Start of Block

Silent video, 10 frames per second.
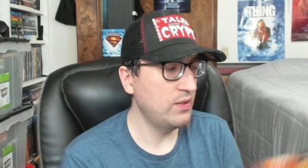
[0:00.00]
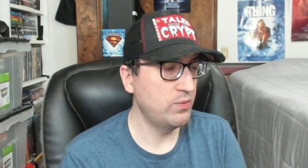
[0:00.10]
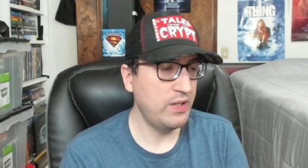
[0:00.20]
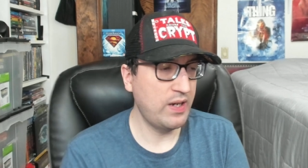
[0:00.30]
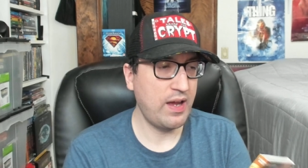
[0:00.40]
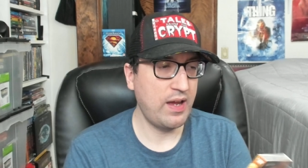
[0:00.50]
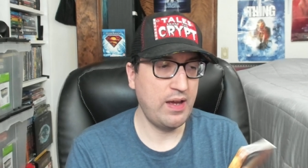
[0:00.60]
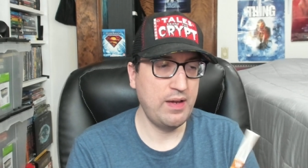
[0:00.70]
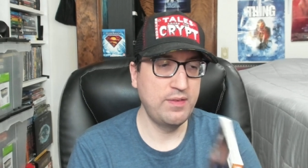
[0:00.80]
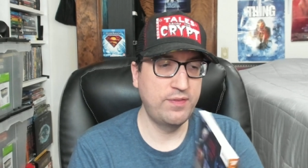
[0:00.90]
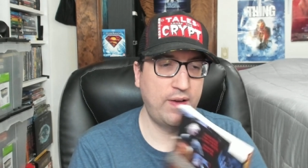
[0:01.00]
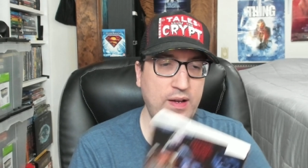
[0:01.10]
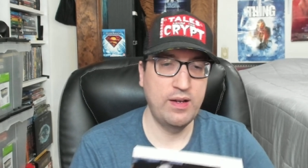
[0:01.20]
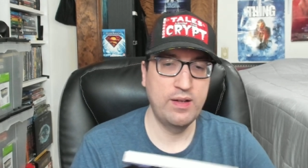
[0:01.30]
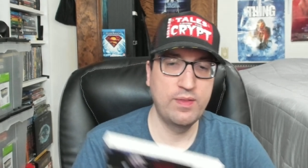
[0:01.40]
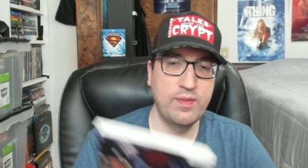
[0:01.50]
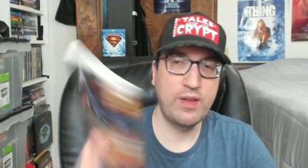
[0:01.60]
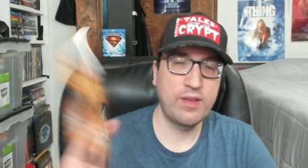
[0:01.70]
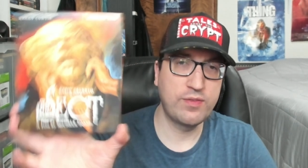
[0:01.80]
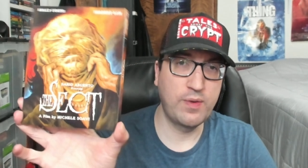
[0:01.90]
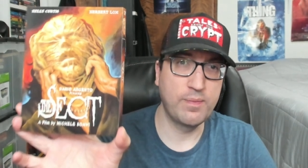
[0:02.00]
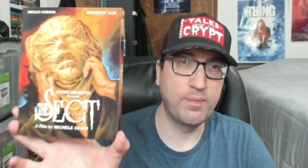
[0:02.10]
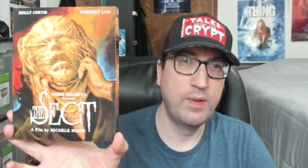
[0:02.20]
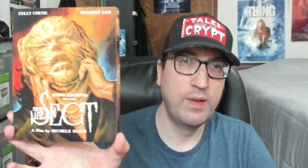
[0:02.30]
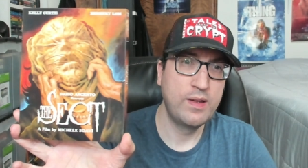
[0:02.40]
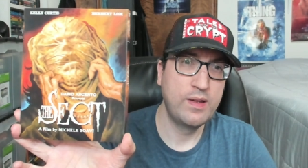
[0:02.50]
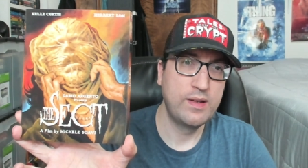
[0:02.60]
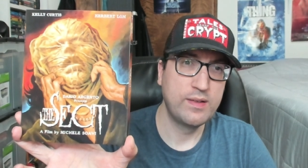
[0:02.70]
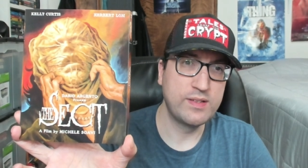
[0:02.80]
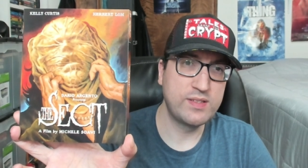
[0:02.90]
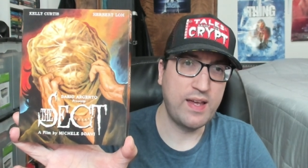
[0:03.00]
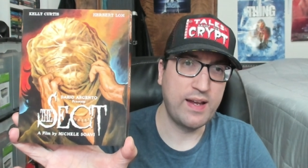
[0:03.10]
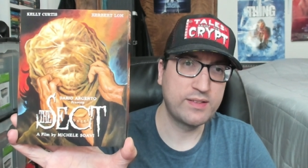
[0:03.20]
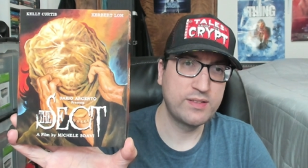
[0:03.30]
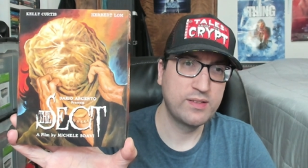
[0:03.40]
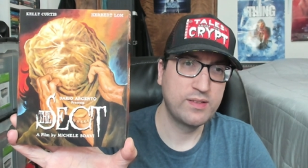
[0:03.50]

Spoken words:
we have the other film, The Sect.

End of Block

== TASK BRIEF ==
Print the records again exactly, without the pictures.

== WRITTEN REPLY ==
Silent video, 10 frames per second.
[0:00.00]
[0:00.10]
[0:00.20]
[0:00.30]
[0:00.40]
[0:00.50]
[0:00.60]
[0:00.70]
[0:00.80]
[0:00.90]
[0:01.00]
[0:01.10]
[0:01.20]
[0:01.30]
[0:01.40]
[0:01.50]
[0:01.60]
[0:01.70]
[0:01.80]
[0:01.90]
[0:02.00]
[0:02.10]
[0:02.20]
[0:02.30]
[0:02.40]
[0:02.50]
[0:02.60]
[0:02.70]
[0:02.80]
[0:02.90]
[0:03.00]
[0:03.10]
[0:03.20]
[0:03.30]
[0:03.40]
[0:03.50]

Spoken words:
we have the other film, The Sect.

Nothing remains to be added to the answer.